◆ What this task involves:
Could you repeat every record below exactly as written?

+++ Input data

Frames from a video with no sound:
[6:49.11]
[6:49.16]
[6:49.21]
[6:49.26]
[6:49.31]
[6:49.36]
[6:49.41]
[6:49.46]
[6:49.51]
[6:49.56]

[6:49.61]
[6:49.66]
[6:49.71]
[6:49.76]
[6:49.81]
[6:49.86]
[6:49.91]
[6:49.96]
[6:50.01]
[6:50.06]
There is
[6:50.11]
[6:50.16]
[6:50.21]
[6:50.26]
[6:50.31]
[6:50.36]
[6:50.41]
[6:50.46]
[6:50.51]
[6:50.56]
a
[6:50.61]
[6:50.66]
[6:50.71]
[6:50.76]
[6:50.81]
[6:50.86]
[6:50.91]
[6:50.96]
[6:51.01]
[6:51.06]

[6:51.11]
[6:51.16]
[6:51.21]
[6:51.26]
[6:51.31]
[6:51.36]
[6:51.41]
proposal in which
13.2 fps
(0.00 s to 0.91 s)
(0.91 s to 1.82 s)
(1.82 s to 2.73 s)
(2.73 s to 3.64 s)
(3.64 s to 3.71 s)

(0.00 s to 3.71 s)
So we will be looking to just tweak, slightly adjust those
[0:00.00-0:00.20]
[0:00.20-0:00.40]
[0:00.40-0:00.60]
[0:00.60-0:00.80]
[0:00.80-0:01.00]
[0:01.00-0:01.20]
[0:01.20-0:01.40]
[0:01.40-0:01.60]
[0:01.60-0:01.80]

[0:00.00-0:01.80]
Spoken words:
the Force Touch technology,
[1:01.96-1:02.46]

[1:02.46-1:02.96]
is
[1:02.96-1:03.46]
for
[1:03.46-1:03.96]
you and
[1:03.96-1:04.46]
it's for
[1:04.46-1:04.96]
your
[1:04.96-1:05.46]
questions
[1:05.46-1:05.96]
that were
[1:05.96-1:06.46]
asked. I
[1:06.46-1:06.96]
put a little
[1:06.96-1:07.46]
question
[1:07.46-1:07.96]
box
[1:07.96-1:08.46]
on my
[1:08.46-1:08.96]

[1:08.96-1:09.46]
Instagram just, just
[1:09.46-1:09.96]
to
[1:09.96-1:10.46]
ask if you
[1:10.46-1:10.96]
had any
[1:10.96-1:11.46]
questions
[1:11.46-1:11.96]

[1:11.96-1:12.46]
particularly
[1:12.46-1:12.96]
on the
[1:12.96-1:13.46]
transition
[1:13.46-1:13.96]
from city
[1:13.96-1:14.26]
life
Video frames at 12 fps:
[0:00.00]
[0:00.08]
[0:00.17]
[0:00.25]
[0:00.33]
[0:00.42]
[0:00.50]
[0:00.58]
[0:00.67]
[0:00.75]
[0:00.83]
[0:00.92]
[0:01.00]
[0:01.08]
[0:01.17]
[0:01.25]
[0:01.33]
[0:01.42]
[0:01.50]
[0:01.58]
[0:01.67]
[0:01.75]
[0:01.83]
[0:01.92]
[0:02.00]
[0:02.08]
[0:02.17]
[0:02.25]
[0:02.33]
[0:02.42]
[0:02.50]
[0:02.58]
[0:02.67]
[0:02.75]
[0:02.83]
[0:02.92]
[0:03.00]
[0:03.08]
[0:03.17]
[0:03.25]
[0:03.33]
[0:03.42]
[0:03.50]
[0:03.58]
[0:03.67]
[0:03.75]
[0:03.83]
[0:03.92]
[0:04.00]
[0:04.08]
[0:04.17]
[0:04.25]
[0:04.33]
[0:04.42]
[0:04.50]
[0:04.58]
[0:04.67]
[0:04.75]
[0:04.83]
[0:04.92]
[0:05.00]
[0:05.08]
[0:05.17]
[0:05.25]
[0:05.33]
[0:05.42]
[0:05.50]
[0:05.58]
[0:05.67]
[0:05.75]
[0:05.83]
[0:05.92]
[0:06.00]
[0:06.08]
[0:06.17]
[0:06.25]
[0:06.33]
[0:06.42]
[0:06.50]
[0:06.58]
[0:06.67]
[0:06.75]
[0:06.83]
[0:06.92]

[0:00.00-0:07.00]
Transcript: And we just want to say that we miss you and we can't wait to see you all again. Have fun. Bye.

++++++

◆ Solution to this task:
Frames from a video with no sound:
[6:49.11]
[6:49.16]
[6:49.21]
[6:49.26]
[6:49.31]
[6:49.36]
[6:49.41]
[6:49.46]
[6:49.51]
[6:49.56]

[6:49.61]
[6:49.66]
[6:49.71]
[6:49.76]
[6:49.81]
[6:49.86]
[6:49.91]
[6:49.96]
[6:50.01]
[6:50.06]
There is
[6:50.11]
[6:50.16]
[6:50.21]
[6:50.26]
[6:50.31]
[6:50.36]
[6:50.41]
[6:50.46]
[6:50.51]
[6:50.56]
a
[6:50.61]
[6:50.66]
[6:50.71]
[6:50.76]
[6:50.81]
[6:50.86]
[6:50.91]
[6:50.96]
[6:51.01]
[6:51.06]

[6:51.11]
[6:51.16]
[6:51.21]
[6:51.26]
[6:51.31]
[6:51.36]
[6:51.41]
proposal in which
13.2 fps
(0.00 s to 0.91 s)
(0.91 s to 1.82 s)
(1.82 s to 2.73 s)
(2.73 s to 3.64 s)
(3.64 s to 3.71 s)

(0.00 s to 3.71 s)
So we will be looking to just tweak, slightly adjust those
[0:00.00-0:00.20]
[0:00.20-0:00.40]
[0:00.40-0:00.60]
[0:00.60-0:00.80]
[0:00.80-0:01.00]
[0:01.00-0:01.20]
[0:01.20-0:01.40]
[0:01.40-0:01.60]
[0:01.60-0:01.80]

[0:00.00-0:01.80]
Spoken words:
the Force Touch technology,
[1:01.96-1:02.46]

[1:02.46-1:02.96]
is
[1:02.96-1:03.46]
for
[1:03.46-1:03.96]
you and
[1:03.96-1:04.46]
it's for
[1:04.46-1:04.96]
your
[1:04.96-1:05.46]
questions
[1:05.46-1:05.96]
that were
[1:05.96-1:06.46]
asked. I
[1:06.46-1:06.96]
put a little
[1:06.96-1:07.46]
question
[1:07.46-1:07.96]
box
[1:07.96-1:08.46]
on my
[1:08.46-1:08.96]

[1:08.96-1:09.46]
Instagram just, just
[1:09.46-1:09.96]
to
[1:09.96-1:10.46]
ask if you
[1:10.46-1:10.96]
had any
[1:10.96-1:11.46]
questions
[1:11.46-1:11.96]

[1:11.96-1:12.46]
particularly
[1:12.46-1:12.96]
on the
[1:12.96-1:13.46]
transition
[1:13.46-1:13.96]
from city
[1:13.96-1:14.26]
life
Video frames at 12 fps:
[0:00.00]
[0:00.08]
[0:00.17]
[0:00.25]
[0:00.33]
[0:00.42]
[0:00.50]
[0:00.58]
[0:00.67]
[0:00.75]
[0:00.83]
[0:00.92]
[0:01.00]
[0:01.08]
[0:01.17]
[0:01.25]
[0:01.33]
[0:01.42]
[0:01.50]
[0:01.58]
[0:01.67]
[0:01.75]
[0:01.83]
[0:01.92]
[0:02.00]
[0:02.08]
[0:02.17]
[0:02.25]
[0:02.33]
[0:02.42]
[0:02.50]
[0:02.58]
[0:02.67]
[0:02.75]
[0:02.83]
[0:02.92]
[0:03.00]
[0:03.08]
[0:03.17]
[0:03.25]
[0:03.33]
[0:03.42]
[0:03.50]
[0:03.58]
[0:03.67]
[0:03.75]
[0:03.83]
[0:03.92]
[0:04.00]
[0:04.08]
[0:04.17]
[0:04.25]
[0:04.33]
[0:04.42]
[0:04.50]
[0:04.58]
[0:04.67]
[0:04.75]
[0:04.83]
[0:04.92]
[0:05.00]
[0:05.08]
[0:05.17]
[0:05.25]
[0:05.33]
[0:05.42]
[0:05.50]
[0:05.58]
[0:05.67]
[0:05.75]
[0:05.83]
[0:05.92]
[0:06.00]
[0:06.08]
[0:06.17]
[0:06.25]
[0:06.33]
[0:06.42]
[0:06.50]
[0:06.58]
[0:06.67]
[0:06.75]
[0:06.83]
[0:06.92]

[0:00.00-0:07.00]
Transcript: And we just want to say that we miss you and we can't wait to see you all again. Have fun. Bye.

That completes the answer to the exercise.